Urban Education, Neoliberal Responses to Crisis, and Their Contradictions
Education and Urban Crises: Coercive Neoliberalism and the Politics of Disposability
Tuesday, March 5, 4pm, 206 Ingraham Hall
Dimensions of an Emergent Counter-hegemony in Education: Reflections on Chicago
Wednesday, March 6, 4pm, 206 Ingraham Hall
Open Seminar for Students, Faculty and Public
Thursday, March 7, 12:20pm, 8108 Social Science
PAULINE LIPMAN is professor of Educational Policy Studies and Director of the Collaborative for Equity and Justice in Education at the University of Illinois-Chicago. Her teaching, research, and activism grow out of her commitment to social justice and liberation. Her interdisciplinary research focuses on race and class inequality in education, globalization, and political economy of urban education, particularly the inter-relationship of education policy, urban restructuring, and the politics of race. Pauline is the author of numerous journal articles, book chapters, and policy reports.
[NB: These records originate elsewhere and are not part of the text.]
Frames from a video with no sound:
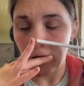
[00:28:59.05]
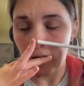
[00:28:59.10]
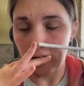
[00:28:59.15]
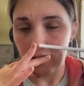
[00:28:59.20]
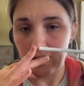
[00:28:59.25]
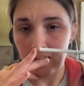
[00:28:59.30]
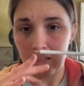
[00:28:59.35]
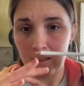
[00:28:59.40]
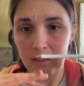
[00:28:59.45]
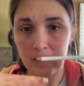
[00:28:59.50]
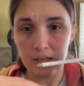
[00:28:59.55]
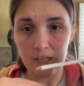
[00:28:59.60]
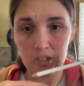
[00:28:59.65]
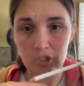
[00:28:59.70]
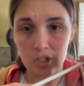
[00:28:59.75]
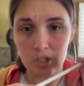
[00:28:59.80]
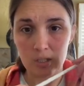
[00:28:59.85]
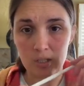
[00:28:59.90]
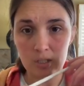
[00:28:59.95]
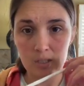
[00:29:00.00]
and then they
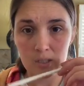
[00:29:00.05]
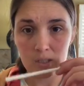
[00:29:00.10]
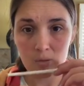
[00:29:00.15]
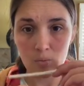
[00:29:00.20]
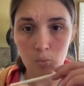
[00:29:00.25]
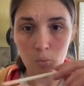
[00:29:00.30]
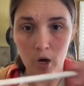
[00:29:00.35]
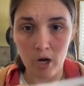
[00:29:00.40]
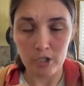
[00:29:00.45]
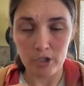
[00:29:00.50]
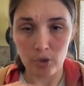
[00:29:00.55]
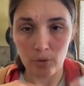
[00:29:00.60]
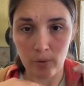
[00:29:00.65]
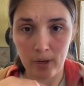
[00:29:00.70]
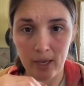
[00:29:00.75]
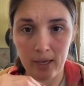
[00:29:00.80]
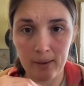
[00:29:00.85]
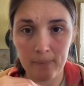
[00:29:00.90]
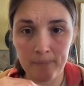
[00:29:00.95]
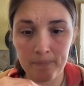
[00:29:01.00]
just wash
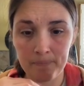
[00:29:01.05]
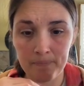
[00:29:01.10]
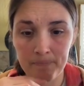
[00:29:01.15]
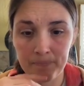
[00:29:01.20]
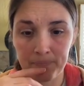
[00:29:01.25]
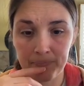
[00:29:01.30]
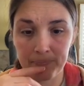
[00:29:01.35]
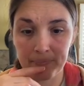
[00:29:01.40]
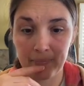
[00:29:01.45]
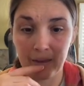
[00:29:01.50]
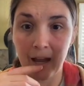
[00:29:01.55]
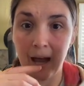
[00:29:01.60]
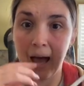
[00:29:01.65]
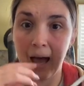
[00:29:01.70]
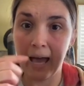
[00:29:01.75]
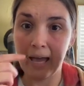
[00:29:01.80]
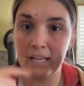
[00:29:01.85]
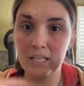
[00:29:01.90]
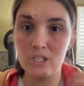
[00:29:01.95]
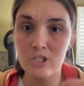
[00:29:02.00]
away.
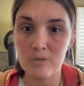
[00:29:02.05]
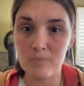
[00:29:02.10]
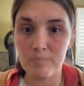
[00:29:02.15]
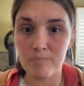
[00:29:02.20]
I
Her newest book, The New Political Economy of Urban Education: Neoliberalism, Race, and the Right to the City (Routledge, 2011), argues that education is integral to neoliberal economic and spatial urban restructuring and its class and race inequalities and exclusions as well as to the potential for a new, radically democratic economic and political social order. Her previous book, High Stakes Education and Race, Class and Power in School Restructuring, received American Education Studies Association, Critics Choice Awards. In 2011, she received the American Education Research Association Distinguished Contribution to Social Contexts in Education Research, Lifetime Achievement Award.